Bila kita melanggar aturan yang berakibat dosa, kita tidak pernah tahu seberapa besar dosa yang tercatat, seberapa dahsyat akibat yang diterima oleh diri sendiri. Kita tidak tahu. Lebih sering tidak mau tahu. Hanya bisa mengandai panas api yang berkali lipat dari panas api yang biasa kita temui di kompor untuk memasak di dapur. Berasumsi hukumannya datang tiba-tiba dengan nama karma. Lain kasus dengan melanggar hukum yang tertera bentuk sanksinya dengan jelas. Tetapi itu, menjadikan lunturnya sensasi tebak-tebakan misteri yang telah disebutkan sebelumnya.
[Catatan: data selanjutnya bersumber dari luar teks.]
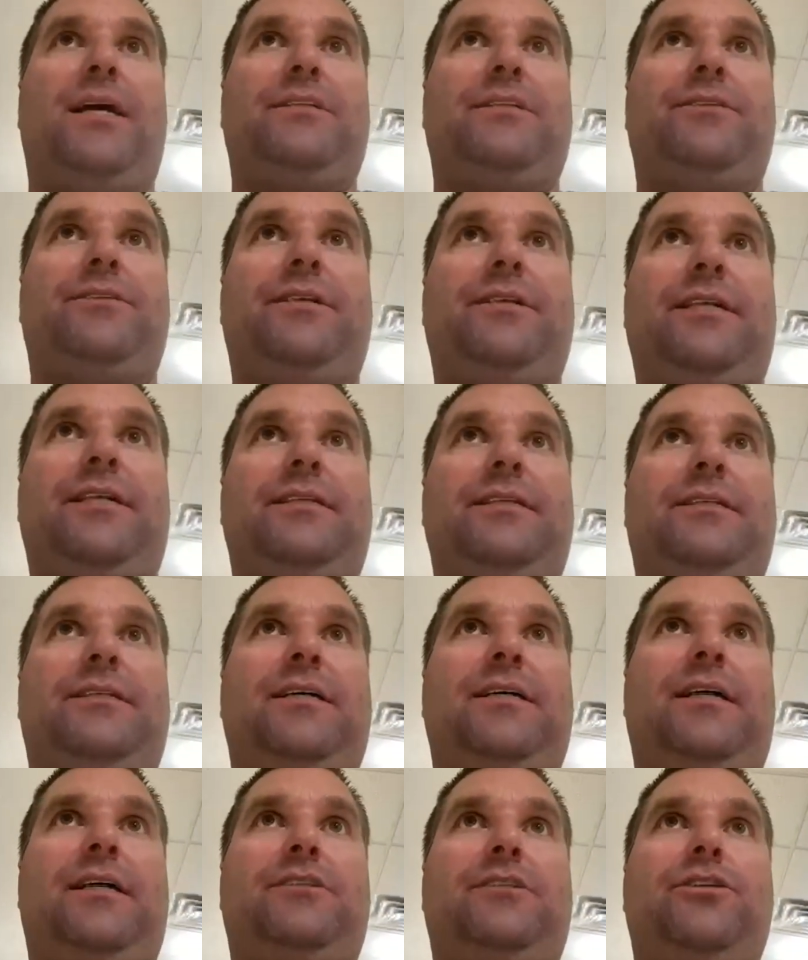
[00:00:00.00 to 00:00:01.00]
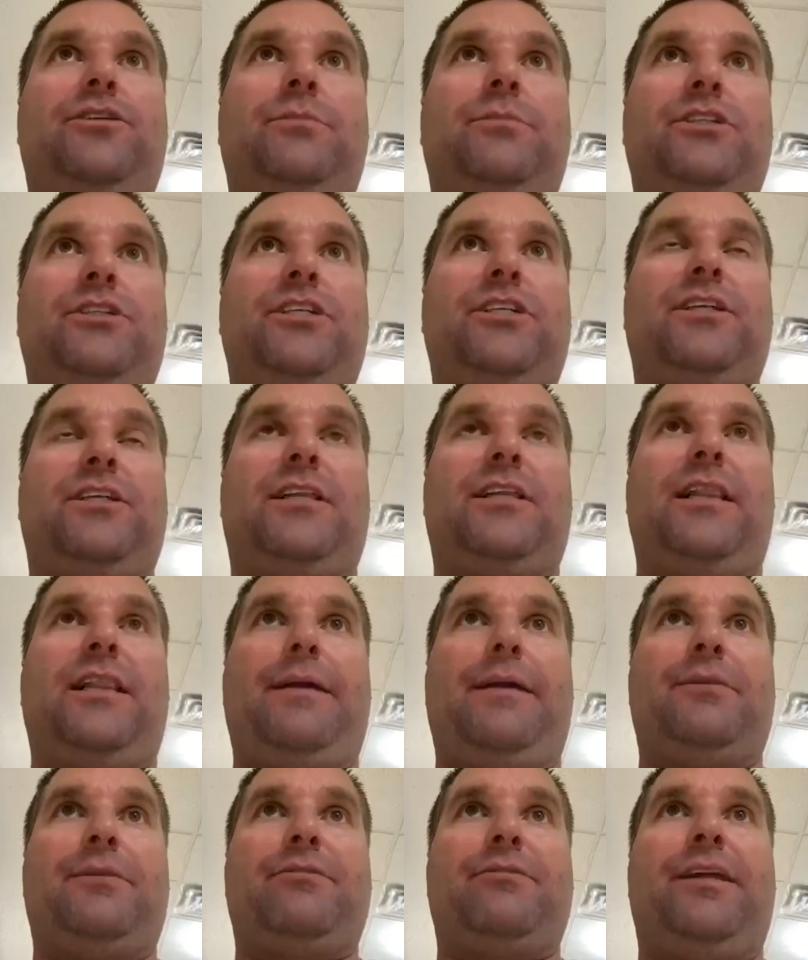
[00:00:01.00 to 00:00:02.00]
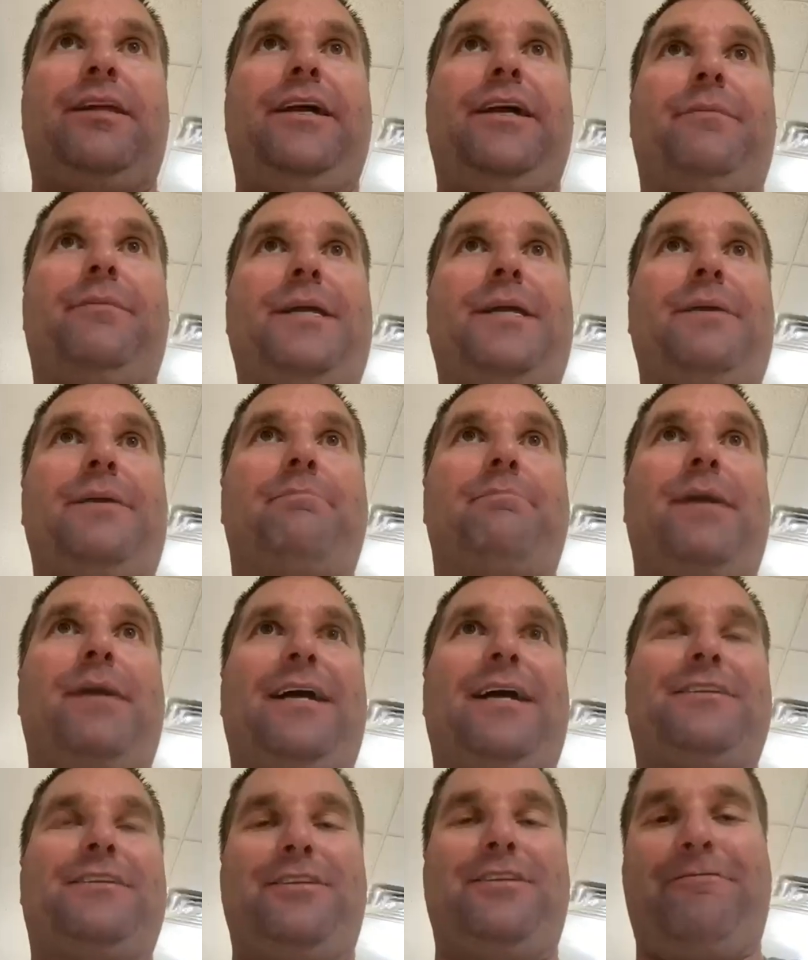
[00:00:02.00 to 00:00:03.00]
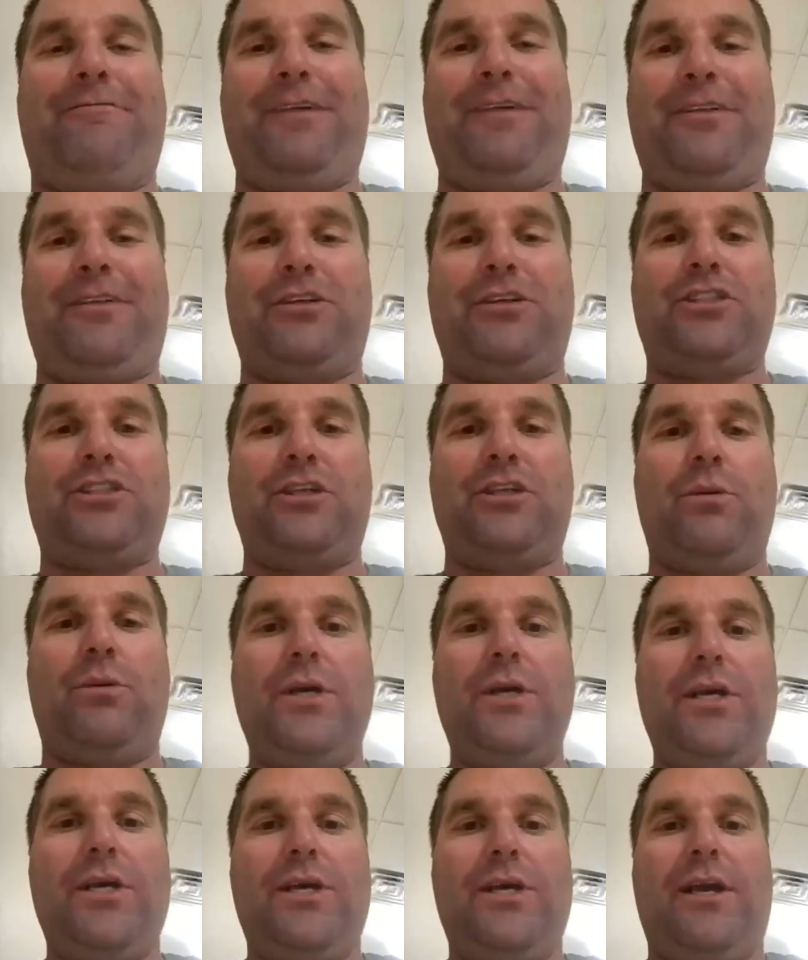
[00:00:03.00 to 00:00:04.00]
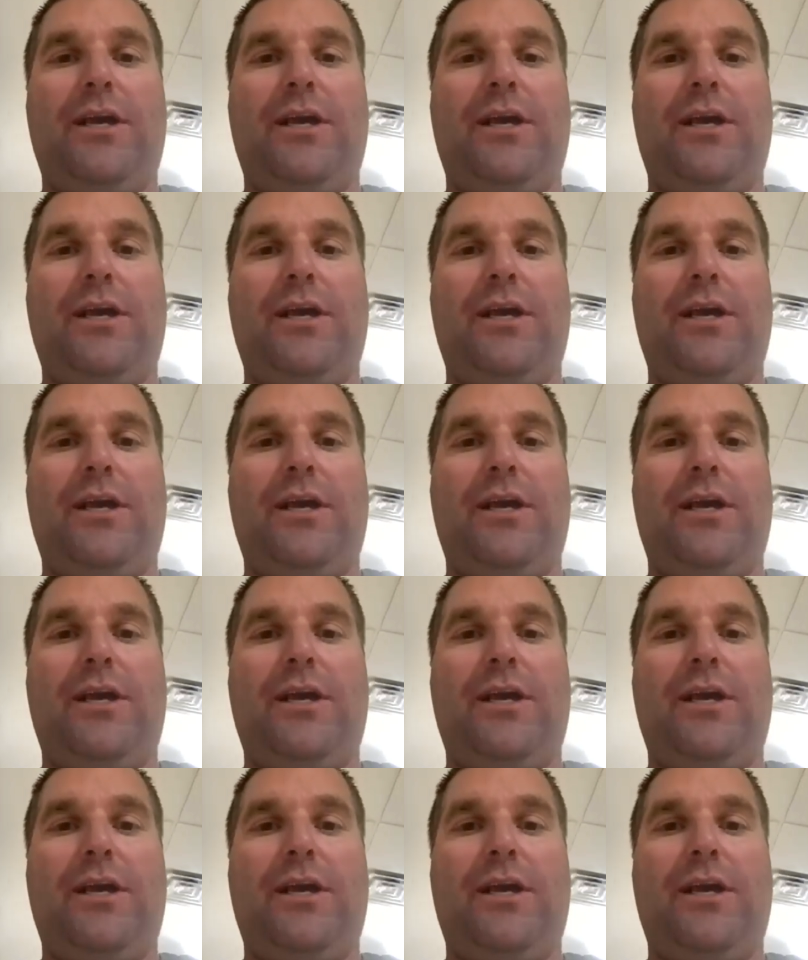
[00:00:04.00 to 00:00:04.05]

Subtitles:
to get too much into the Klamath right now, but getting back to the feathers. So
Bilang saja iya, itu merenggut sensasi senang setiap individu manusia untuk menebak apa yang akan kita dapat atas akibat melanggar hukum, adil kah itu? Bagiku sendiri itu cukup adil, bila dilihat dari manajemen resiko. Kita pun perlu tahu resiko yang akan ditempuh atas pelanggaran yang diperbuat. Andaikata kamu seorang diri berniat mencuri ternak seseorang dengan mengacu pada Pasal 363 KUHP, kamu harus tahu kalau sampai tertangkap dan terbukti bersalah, resiko yang kamu akan hadapi adalah hukuman penjara maksimal 7 tahun dengan segala bentuk kehidupan di balik bui. Itu pun masih batas aman, masih ada resiko lain berupa tambahan hukuman tidak tercantum dalam Undang-Undang berupa hantaman dan keroyokan masa bilamana tidak secepatnya kamu diamankan pihak kepolisian. Dasar orang Indonesia, selalu melihat hikmahnya. Masih beruntung juga kamu kalau ketahuan warga dan diadili dengan dipukuli hanya hingga babak belur, coba kalau habis kamu mencuri, ketangkap warga, terbayang seram dan jenuhnya penjara, malah dipukuli, polisi tak kunjung tiba, belum sempat tobat, kamu pun lalu mati tidak berdaya. AMIT-AMIT!